Activity> The answer should reproduce every entry exactly and contain no images.

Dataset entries
----

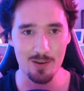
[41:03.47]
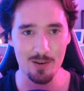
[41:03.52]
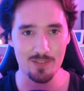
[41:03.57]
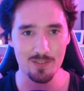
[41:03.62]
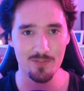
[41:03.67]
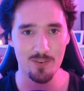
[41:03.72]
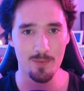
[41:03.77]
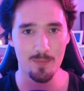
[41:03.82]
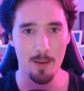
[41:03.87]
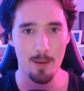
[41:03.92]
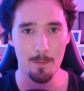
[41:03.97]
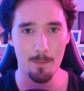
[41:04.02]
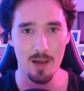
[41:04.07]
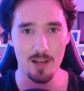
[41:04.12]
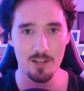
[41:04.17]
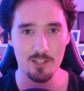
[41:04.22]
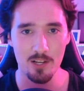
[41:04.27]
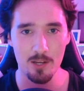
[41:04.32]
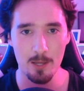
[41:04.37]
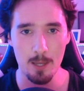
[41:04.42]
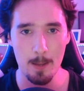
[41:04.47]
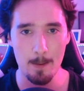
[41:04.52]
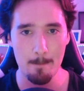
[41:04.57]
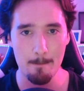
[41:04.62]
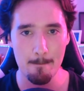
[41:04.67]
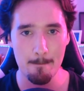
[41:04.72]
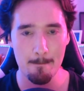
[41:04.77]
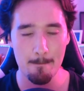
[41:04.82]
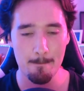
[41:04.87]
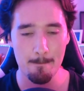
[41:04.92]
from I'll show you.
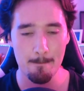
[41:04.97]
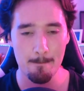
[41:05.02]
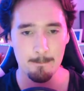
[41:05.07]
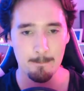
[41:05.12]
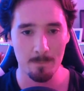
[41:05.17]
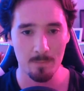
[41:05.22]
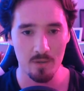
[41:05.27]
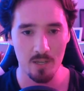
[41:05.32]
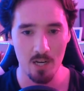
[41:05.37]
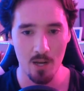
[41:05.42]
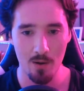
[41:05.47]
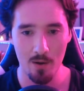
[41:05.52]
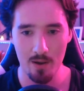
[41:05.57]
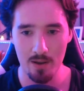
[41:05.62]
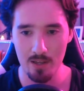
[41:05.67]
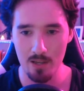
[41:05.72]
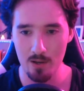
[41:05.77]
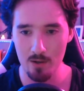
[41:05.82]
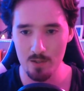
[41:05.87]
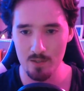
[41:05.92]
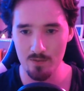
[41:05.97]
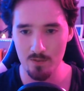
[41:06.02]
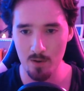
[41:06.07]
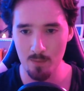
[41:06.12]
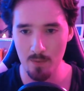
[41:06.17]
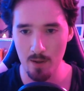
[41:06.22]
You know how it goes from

----

Task output>
[41:03.47]
[41:03.52]
[41:03.57]
[41:03.62]
[41:03.67]
[41:03.72]
[41:03.77]
[41:03.82]
[41:03.87]
[41:03.92]
[41:03.97]
[41:04.02]
[41:04.07]
[41:04.12]
[41:04.17]
[41:04.22]
[41:04.27]
[41:04.32]
[41:04.37]
[41:04.42]
[41:04.47]
[41:04.52]
[41:04.57]
[41:04.62]
[41:04.67]
[41:04.72]
[41:04.77]
[41:04.82]
[41:04.87]
[41:04.92]
from I'll show you.
[41:04.97]
[41:05.02]
[41:05.07]
[41:05.12]
[41:05.17]
[41:05.22]
[41:05.27]
[41:05.32]
[41:05.37]
[41:05.42]
[41:05.47]
[41:05.52]
[41:05.57]
[41:05.62]
[41:05.67]
[41:05.72]
[41:05.77]
[41:05.82]
[41:05.87]
[41:05.92]
[41:05.97]
[41:06.02]
[41:06.07]
[41:06.12]
[41:06.17]
[41:06.22]
You know how it goes from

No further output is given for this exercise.